Gli àmbiti su cui agire per il dimezzamento quali sono?

La scelta deve essere fatta sulla base dei dati in possesso dalle Regioni e dalle Asl. Socialità non vuol dire solo movida ma anche posti di lavoro, esercizi commerciali, centri sportivi. Le autorità sanitarie hanno l’informazione sulle maggiori fonti trasmissione ed è su quelle che bisogna intervenire in maniera incisiva. Ieri nel Lazio si è parlato di 1.300 nuovi positivi, la metà dei quali, è stato reso noto, sono contagi con contatti di casi noti. Bene, su quei 600 casi è urgente fare uno studio e agire in maniera mirata sull’ambito maggiore di trasmissione.

Oltre agli scienziati ci sono anche economisti tra i firmatari. L’economia è una delle possibili motivazioni per cui le misure finora adottate si sono mantenute blande e ancora di più l’obiettivo di evitare il più possibile la soluzione di un lockdown totale. Meglio preservare ora per non doverci trovare in una condizione ancora peggiore dopo?
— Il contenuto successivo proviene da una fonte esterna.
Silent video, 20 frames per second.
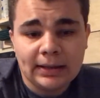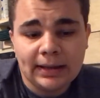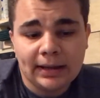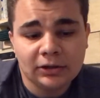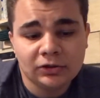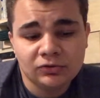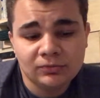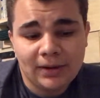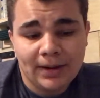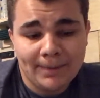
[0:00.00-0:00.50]

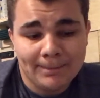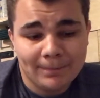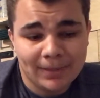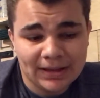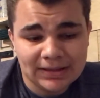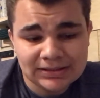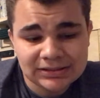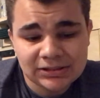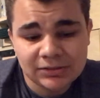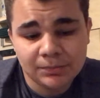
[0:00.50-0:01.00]
I'll do my
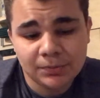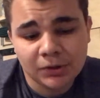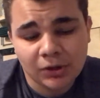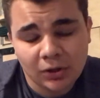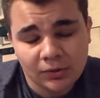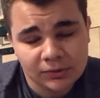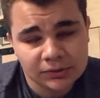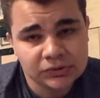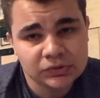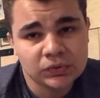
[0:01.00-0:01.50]
best to put
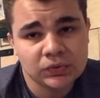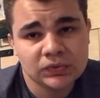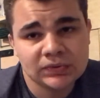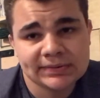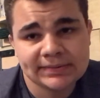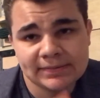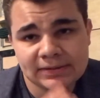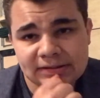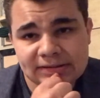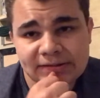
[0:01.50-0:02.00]
all the
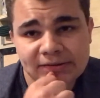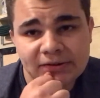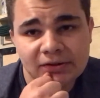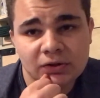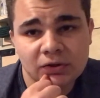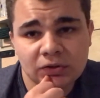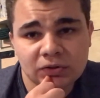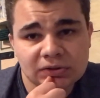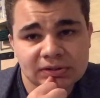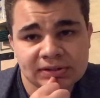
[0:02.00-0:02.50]
tools and
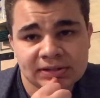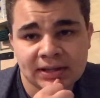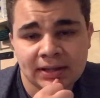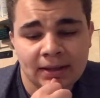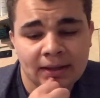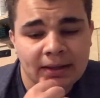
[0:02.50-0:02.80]
materials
In Israele le condizioni erano pessime. Hanno previsto un lockdown totale di un mese e hanno rimesso le cose a posto. Mi sembra chiaro che anche da noi una totale chiusura farebbe solo del bene. In tema di impatto sul sistema economico mi sembra altrettanto evidente che una chiusura totale adesso avrebbe un effetto molto limitato rispetto alla chiusura di due mesi e mezzo che abbiamo fatto a marzo.

Le due strade possibili sono la chiusura totale o una mezza chiusura, ma che si avvicini molto di più alle restrizioni di un lockdown che a quelle blande di adesso. Da qui l’ipotesi di un coprifuoco ad orari anticipati, chiusure ad orari stabiliti delle attività commerciali, attenzione ai luoghi di lavoro.

A cosa stiamo andando incontro, professore?

L’intervento mirato sui dati di trasmissione deve essere preso per far sì che gli ospedali non si trasformino in un lazzaretto. Abbiamo visto quello che è successo a Bergamo: i morti che non si potevano seppellire li abbiam mandati fuori dalla provincia. Se tutto questo si dovesse verificare in maniera simultanea in gran parte del Paese rischiamo di non sapere dove seppellire i nostri morti.

Per fermarsi a metà strada con le misure è necessario avere dati mirati, se le aziende territoriali non hanno questi dati si farebbe bene a prevedere una chiusura completa. Mantenerci ora con misure leggere per accorgerci che tra dieci giorni la situazione peggiora, e di molto, non può e non deve essere la soluzione».